DATA TO EXAMINE >>
━━━━━━━━
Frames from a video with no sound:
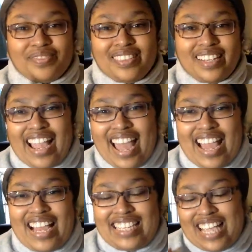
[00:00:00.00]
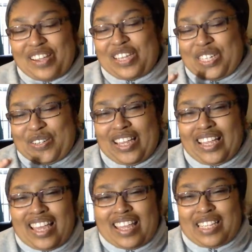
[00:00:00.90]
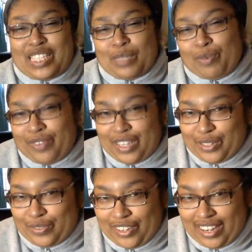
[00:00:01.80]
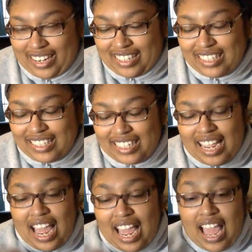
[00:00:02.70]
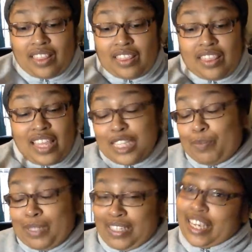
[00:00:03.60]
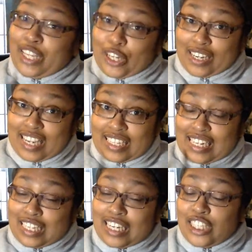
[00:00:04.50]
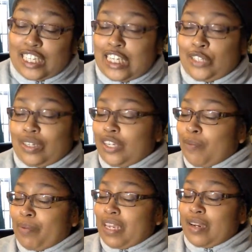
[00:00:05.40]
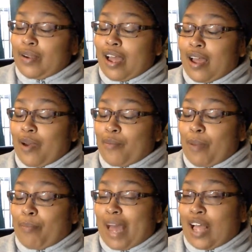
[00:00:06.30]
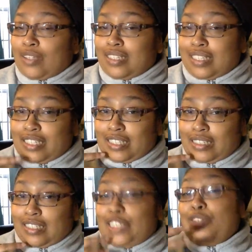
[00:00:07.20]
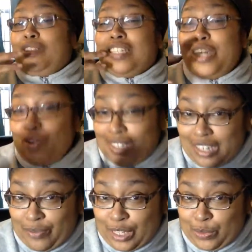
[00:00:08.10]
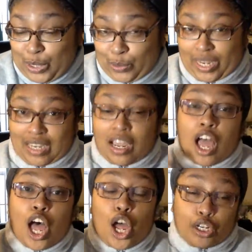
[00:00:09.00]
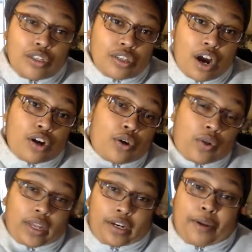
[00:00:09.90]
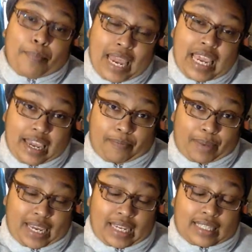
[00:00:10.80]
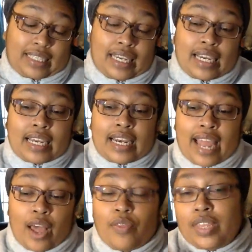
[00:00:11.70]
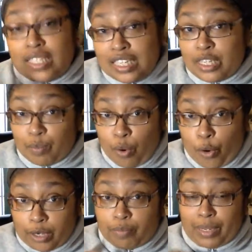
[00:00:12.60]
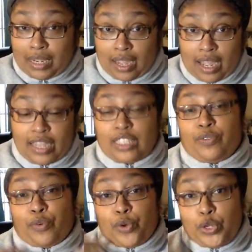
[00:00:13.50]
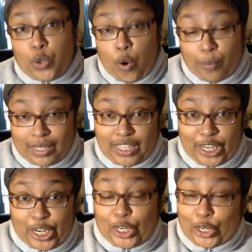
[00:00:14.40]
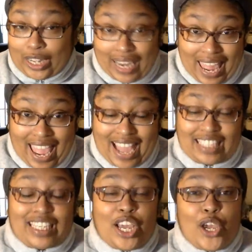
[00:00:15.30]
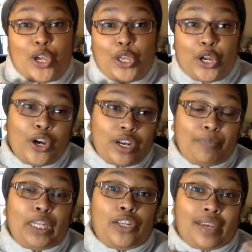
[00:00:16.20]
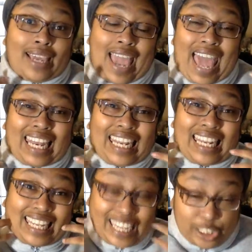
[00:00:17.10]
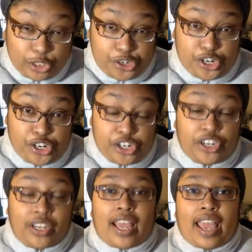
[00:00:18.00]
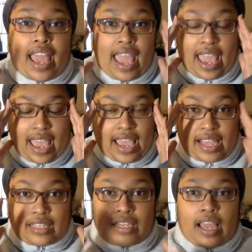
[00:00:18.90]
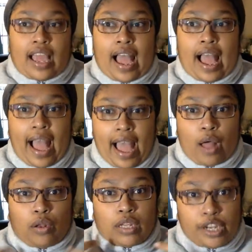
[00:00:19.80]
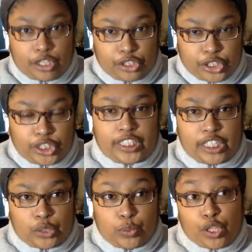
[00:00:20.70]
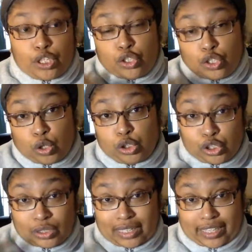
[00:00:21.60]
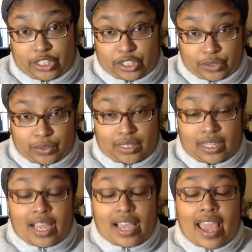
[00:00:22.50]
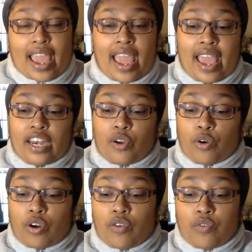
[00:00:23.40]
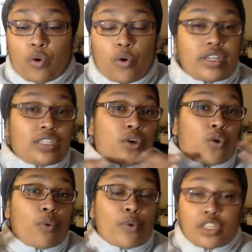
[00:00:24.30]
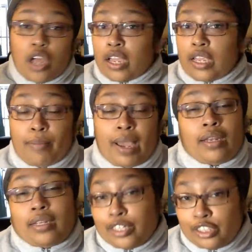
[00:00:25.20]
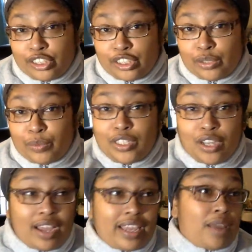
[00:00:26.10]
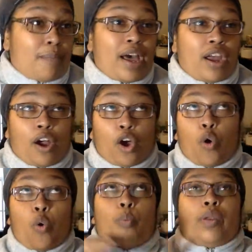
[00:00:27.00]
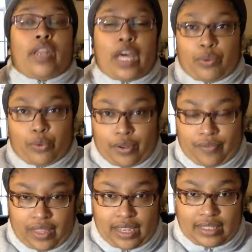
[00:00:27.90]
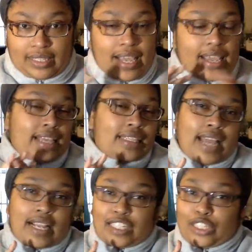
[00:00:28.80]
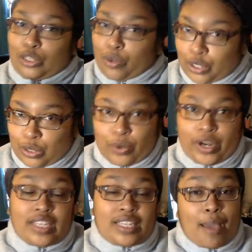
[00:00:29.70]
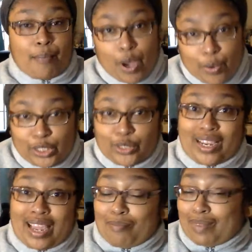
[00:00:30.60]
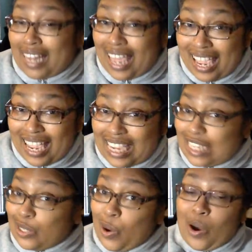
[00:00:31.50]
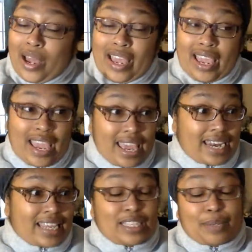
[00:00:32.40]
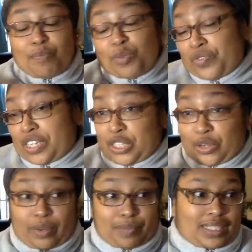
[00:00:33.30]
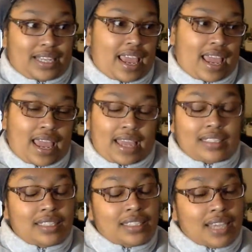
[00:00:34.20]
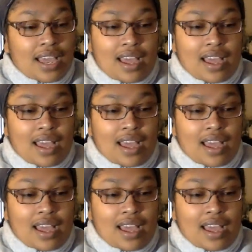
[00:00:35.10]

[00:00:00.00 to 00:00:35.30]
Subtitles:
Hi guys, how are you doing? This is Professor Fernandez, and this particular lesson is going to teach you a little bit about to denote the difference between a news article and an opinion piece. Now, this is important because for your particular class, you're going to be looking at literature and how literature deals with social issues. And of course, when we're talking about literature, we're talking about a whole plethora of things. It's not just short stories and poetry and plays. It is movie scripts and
━━━━━━━━
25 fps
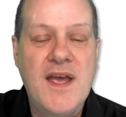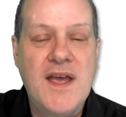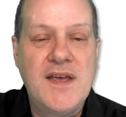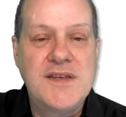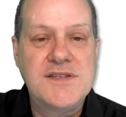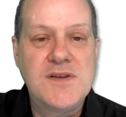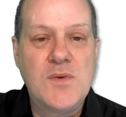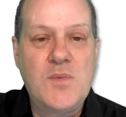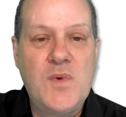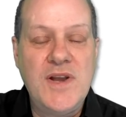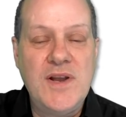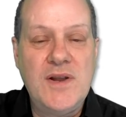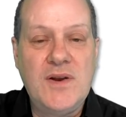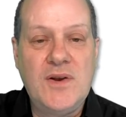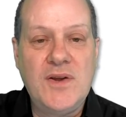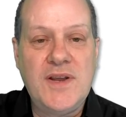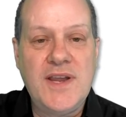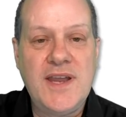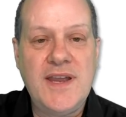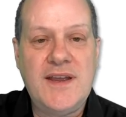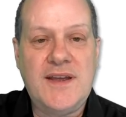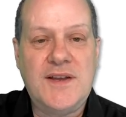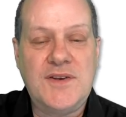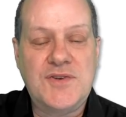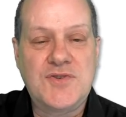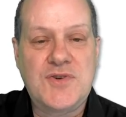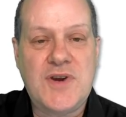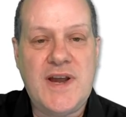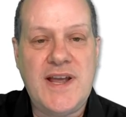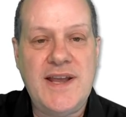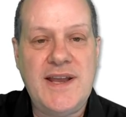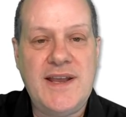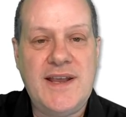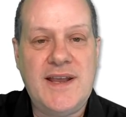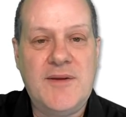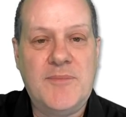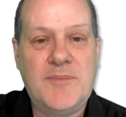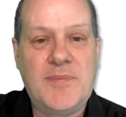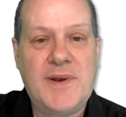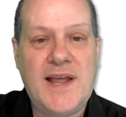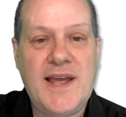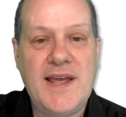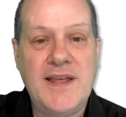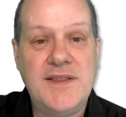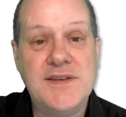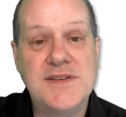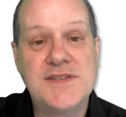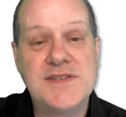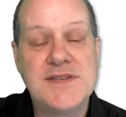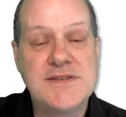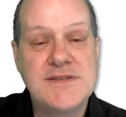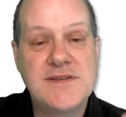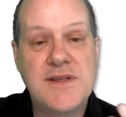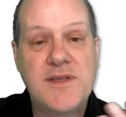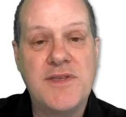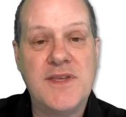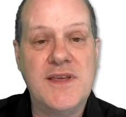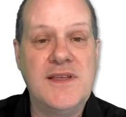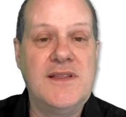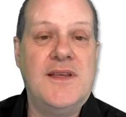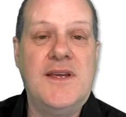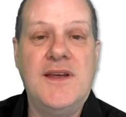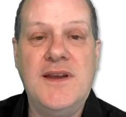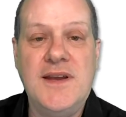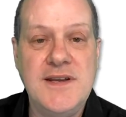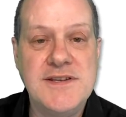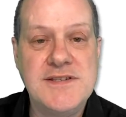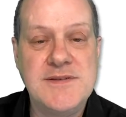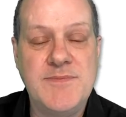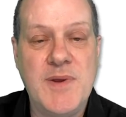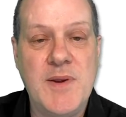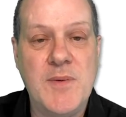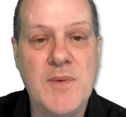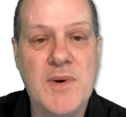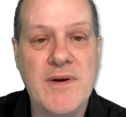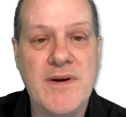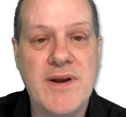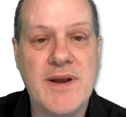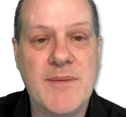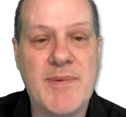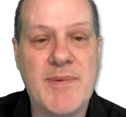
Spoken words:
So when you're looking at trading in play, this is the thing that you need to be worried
━━━━━━━━
Once the line with "Frames from a" has been found above, output that line and every later line exactly, stopping after the line with "[00:00:21.60]", and omit the pictures.

ANSWER TO THIS TASK >>
Frames from a video with no sound:
[00:00:00.00]
[00:00:00.90]
[00:00:01.80]
[00:00:02.70]
[00:00:03.60]
[00:00:04.50]
[00:00:05.40]
[00:00:06.30]
[00:00:07.20]
[00:00:08.10]
[00:00:09.00]
[00:00:09.90]
[00:00:10.80]
[00:00:11.70]
[00:00:12.60]
[00:00:13.50]
[00:00:14.40]
[00:00:15.30]
[00:00:16.20]
[00:00:17.10]
[00:00:18.00]
[00:00:18.90]
[00:00:19.80]
[00:00:20.70]
[00:00:21.60]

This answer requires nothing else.